The code above defines a function named square. The word int appears before the name square. int is used to signify an integer type. Appearing before the name square tells the compiler that square is returning a value of type int.

After the word square, we write the parameters to the function in parenthesis ( and ). In between ( and ) is int x: x is the name of the parameter, int is the type of that parameter.

To summarize, in Line 1, int square(int x) defines a function named square that takes in an integer parameter x and is returning a value which is also an integer.

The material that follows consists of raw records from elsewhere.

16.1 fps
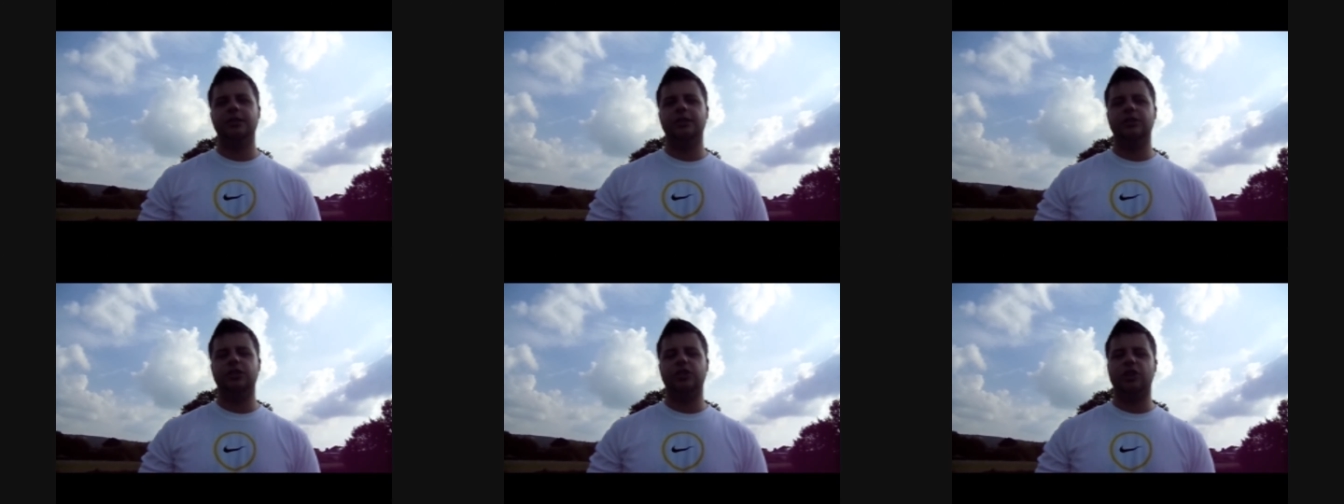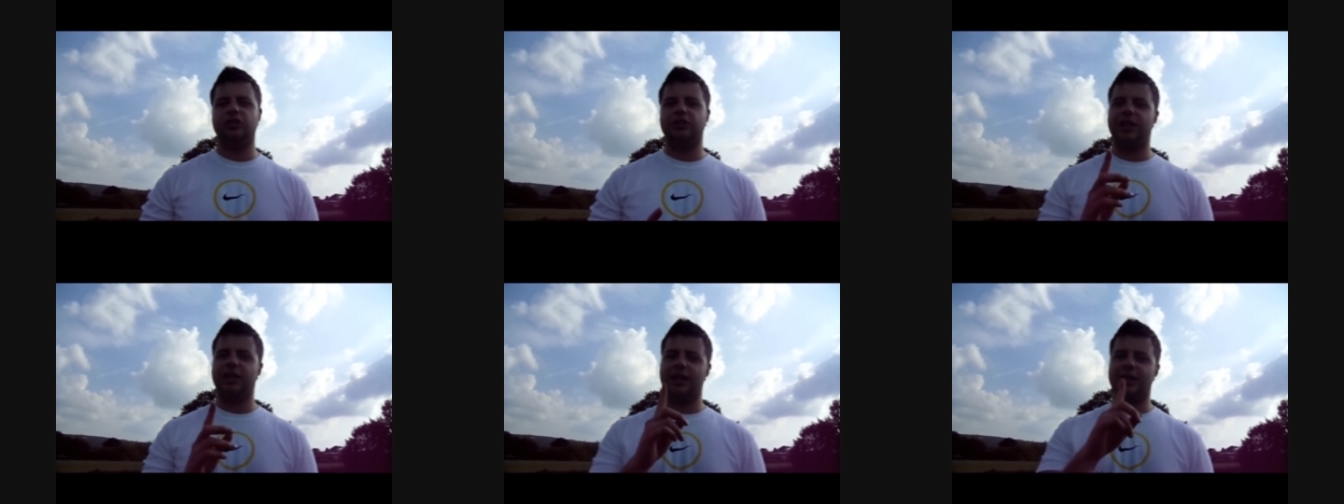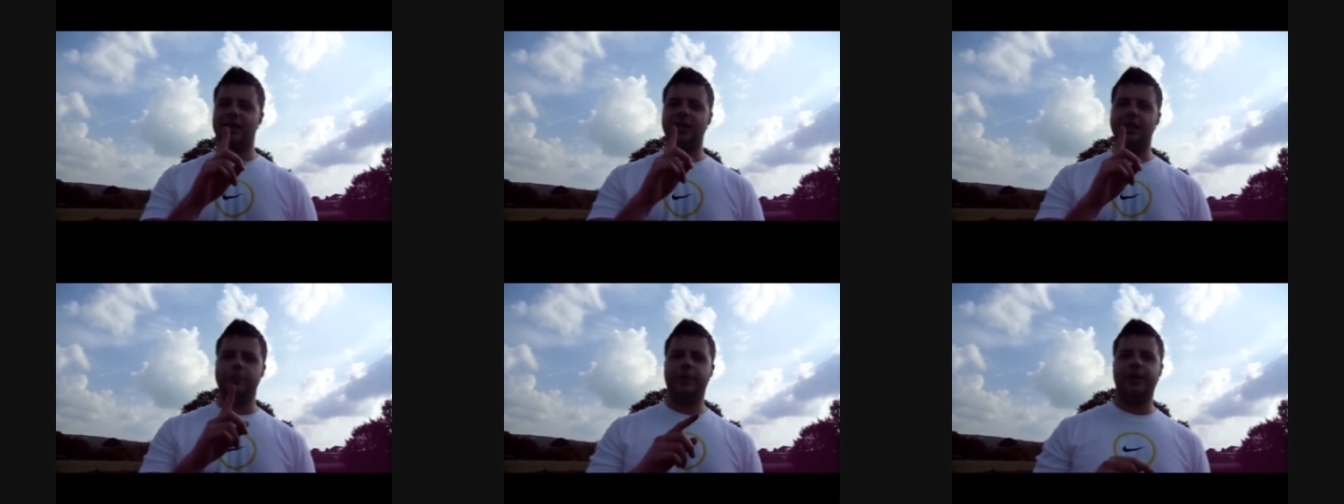and shot an
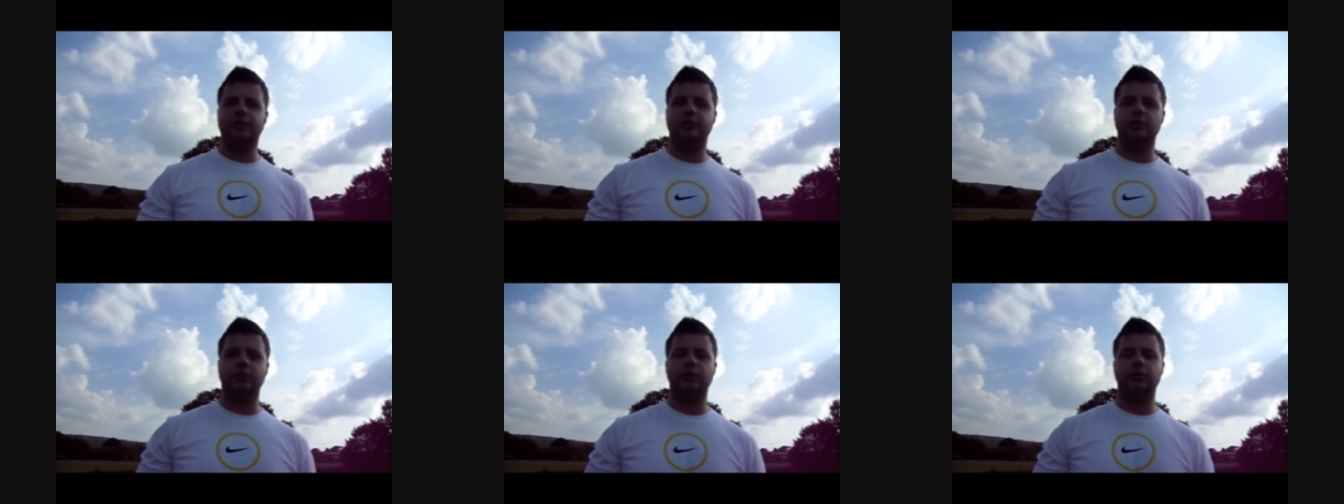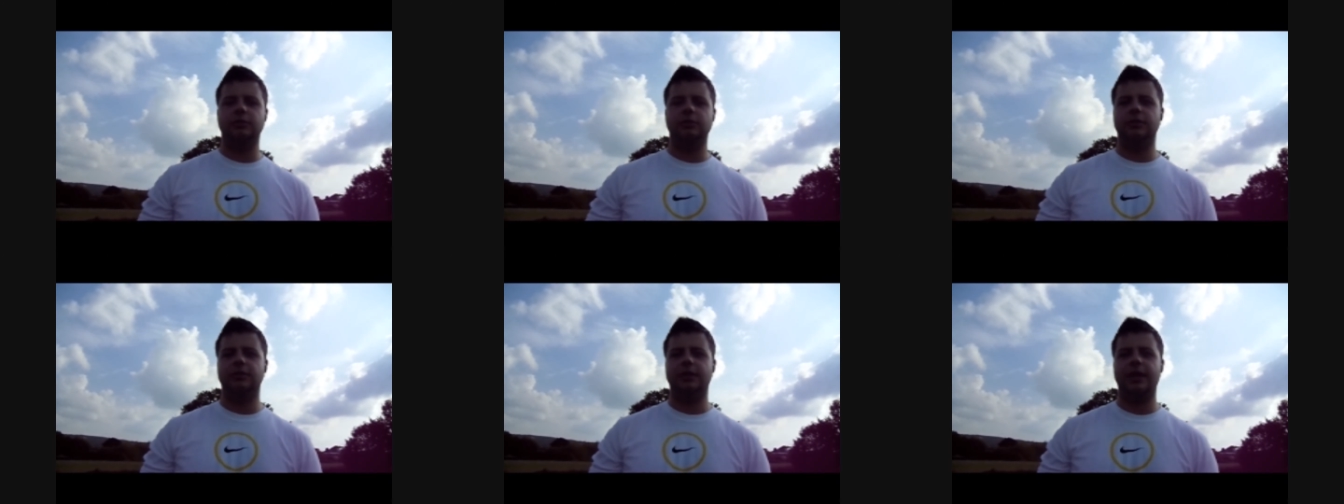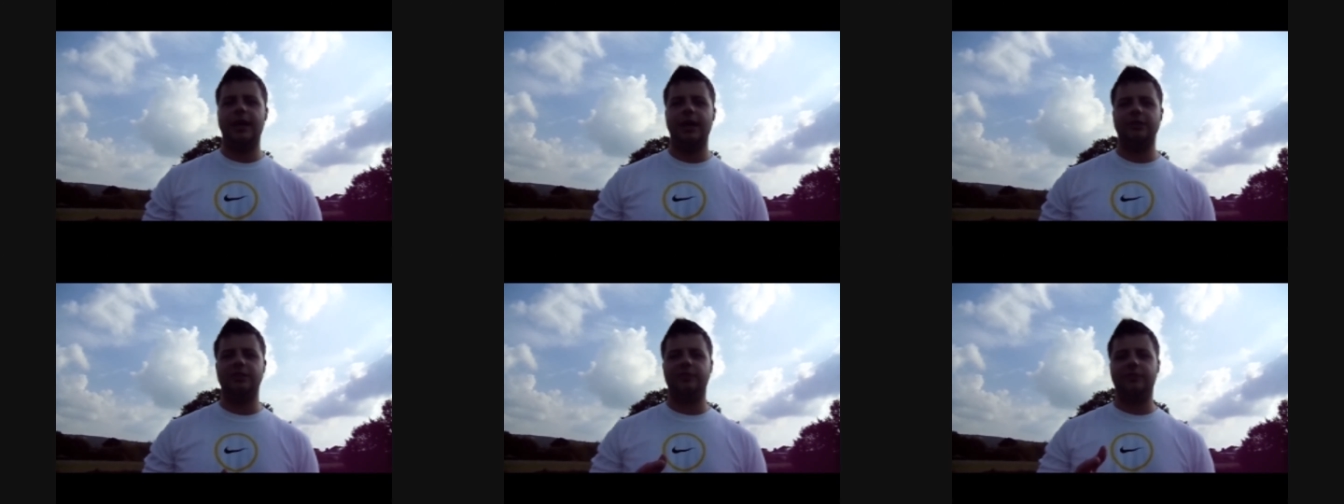IKEA pencil
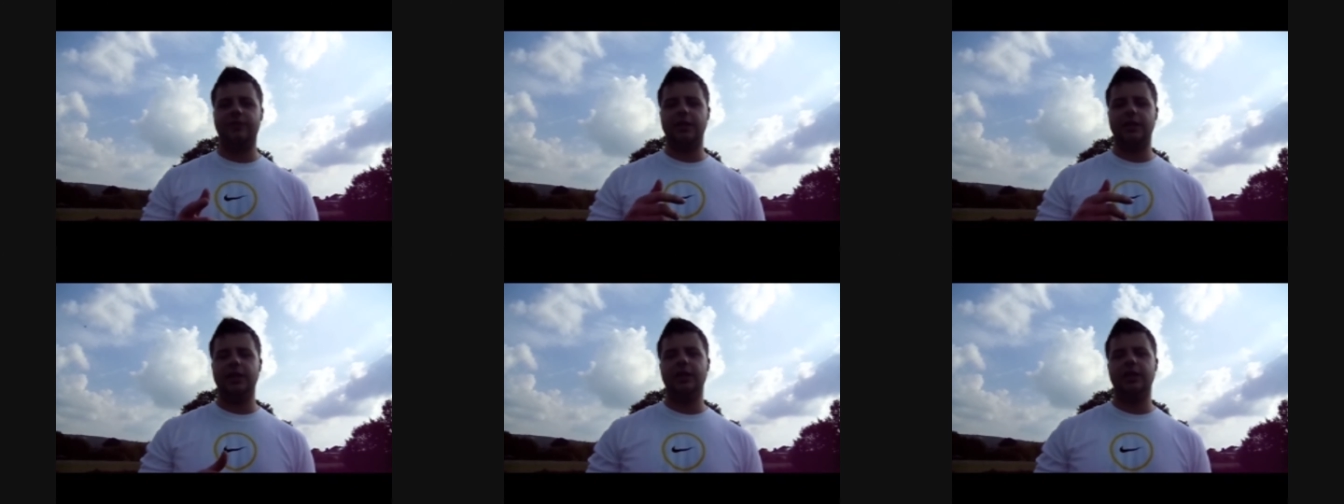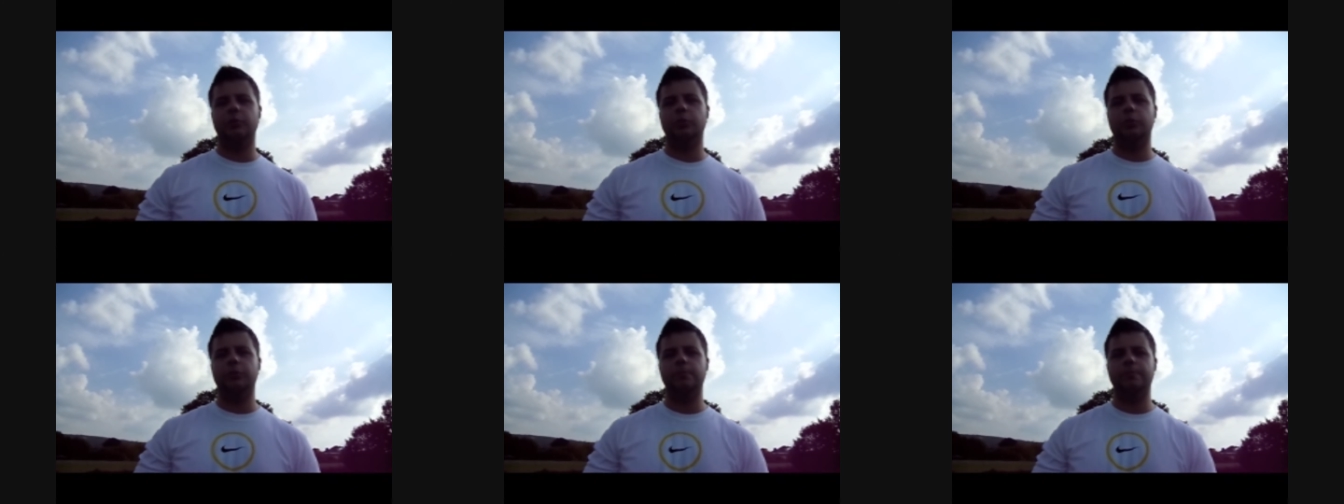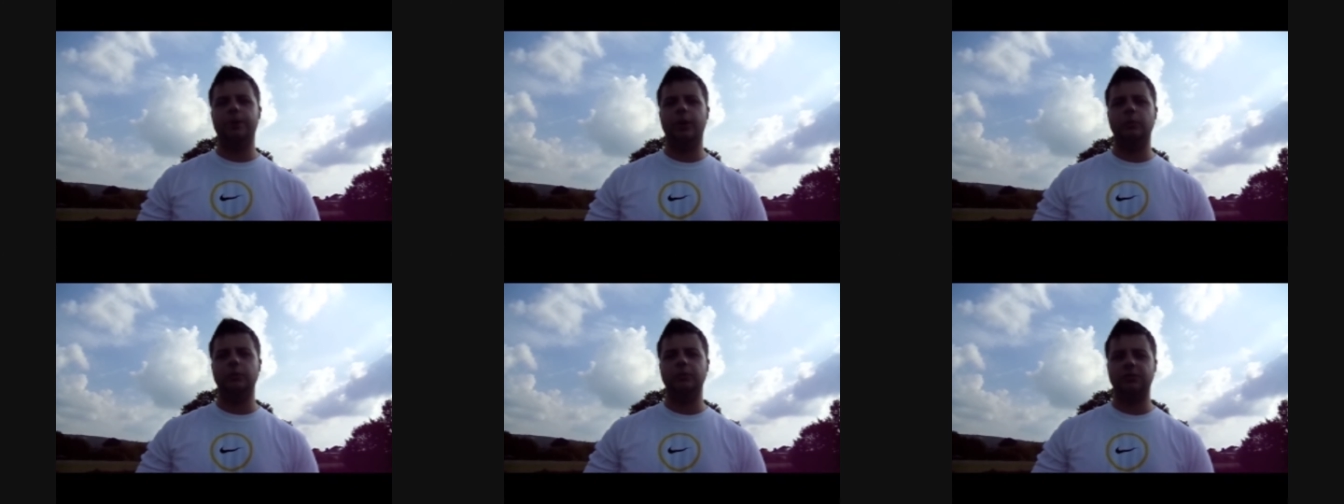out of a uh, wooden
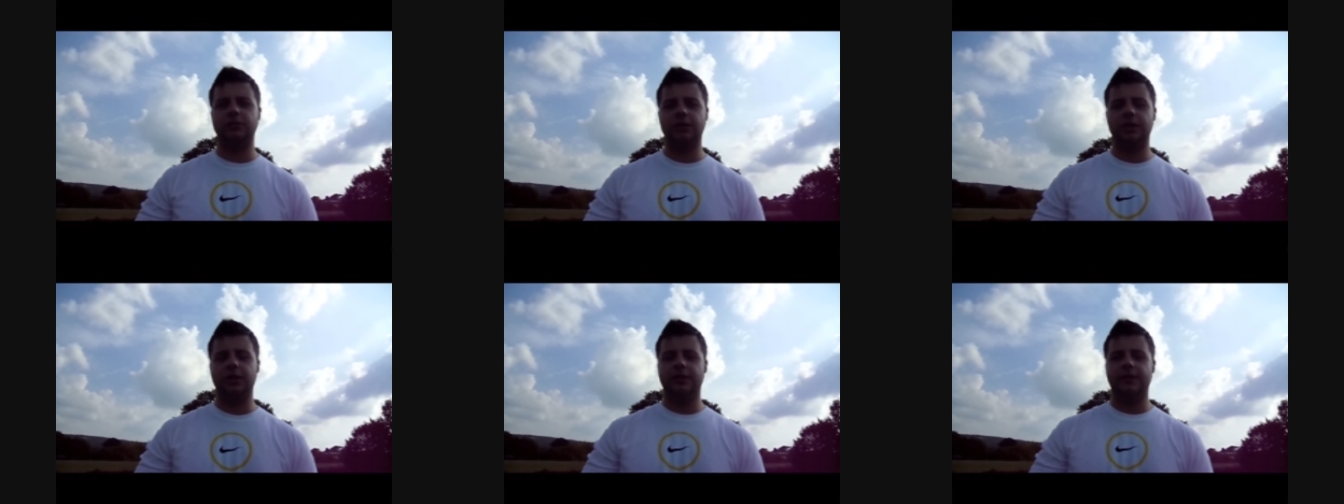post.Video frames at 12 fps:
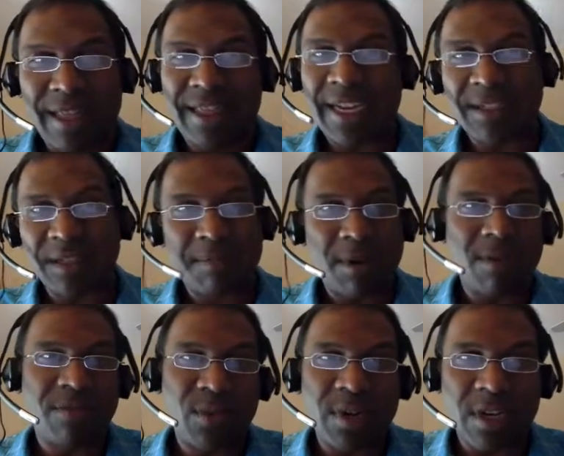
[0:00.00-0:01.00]
That's part
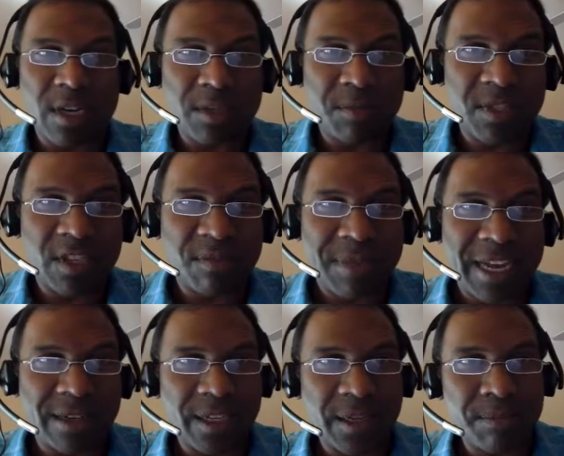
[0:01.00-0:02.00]
of doing awesome stuff
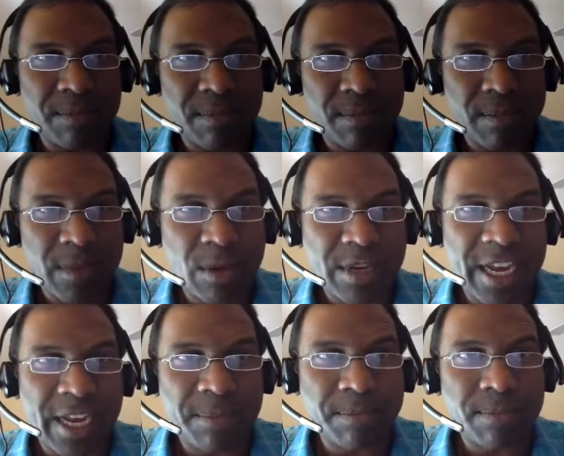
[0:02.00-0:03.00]
badly. Okay.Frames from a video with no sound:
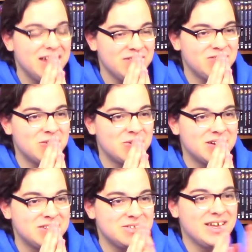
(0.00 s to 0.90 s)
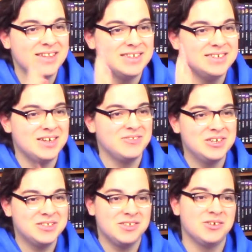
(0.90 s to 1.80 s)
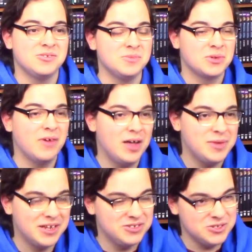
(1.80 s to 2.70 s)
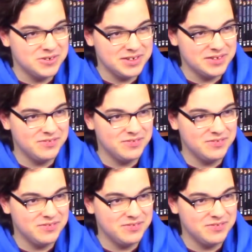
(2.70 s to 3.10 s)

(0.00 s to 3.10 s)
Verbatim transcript: If you want to do that, then definitely consider subscribing and joining the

The next three lines are written in between curly brackets { and }. You will see these used a lot in C and other programming languages with C-like syntaxes, such as Javascript, C++, and Java. These curly brackets group a block of statements together. In this example, this block defines how the function square computes the square of x, and what it returns. This is sometimes called the body of a function.

In this function body, there is only one statement return x*x; within the block. A statement is a unit in a programming language that expresses either a command to be executed or declares a new variable or function. The word return says that this function square should return the following value, computed as x*x (x multiply by x). This statement is terminated by a semicolon ;.

You also see that the line that starts with return is indented. We use indentation extensively to indicate the body of a block. Since we can have nested blocks, indentation makes our code easier to read and understand.

The words int and return that appear above are keywords defined in the C programming language, and they are reserved for the special meaning that they represent (a type and a command to return a value from a function). We cannot repurpose keywords in C. For instance, we cannot introduce a variable called int.

We are now ready to write our first C program. The first program computes the square of the hypotenuse of a right-angled triangle with a base of 4 and height of 3.

int square(int x) 
{
  return x*x;
}

int main() 
{
  int hypotenuse_square;

  hypotenuse_square = square(3) + square(4);
  return 0;
}

Remember that a C program consists of a bunch of functions, calling each other. The most important function is called main, and it is the entry point to the program. It is where the operating system will begin to execute the program. Every program must define exactly one function called main.

int main() 
{
  :
}

main returns an integer to the operating system, to signal to the operating system whether the program exits successfully or not. In this case, we always return 0 (success) assuming that nothing goes wrong for simplicity. This is the second example where you see the keyword return in action.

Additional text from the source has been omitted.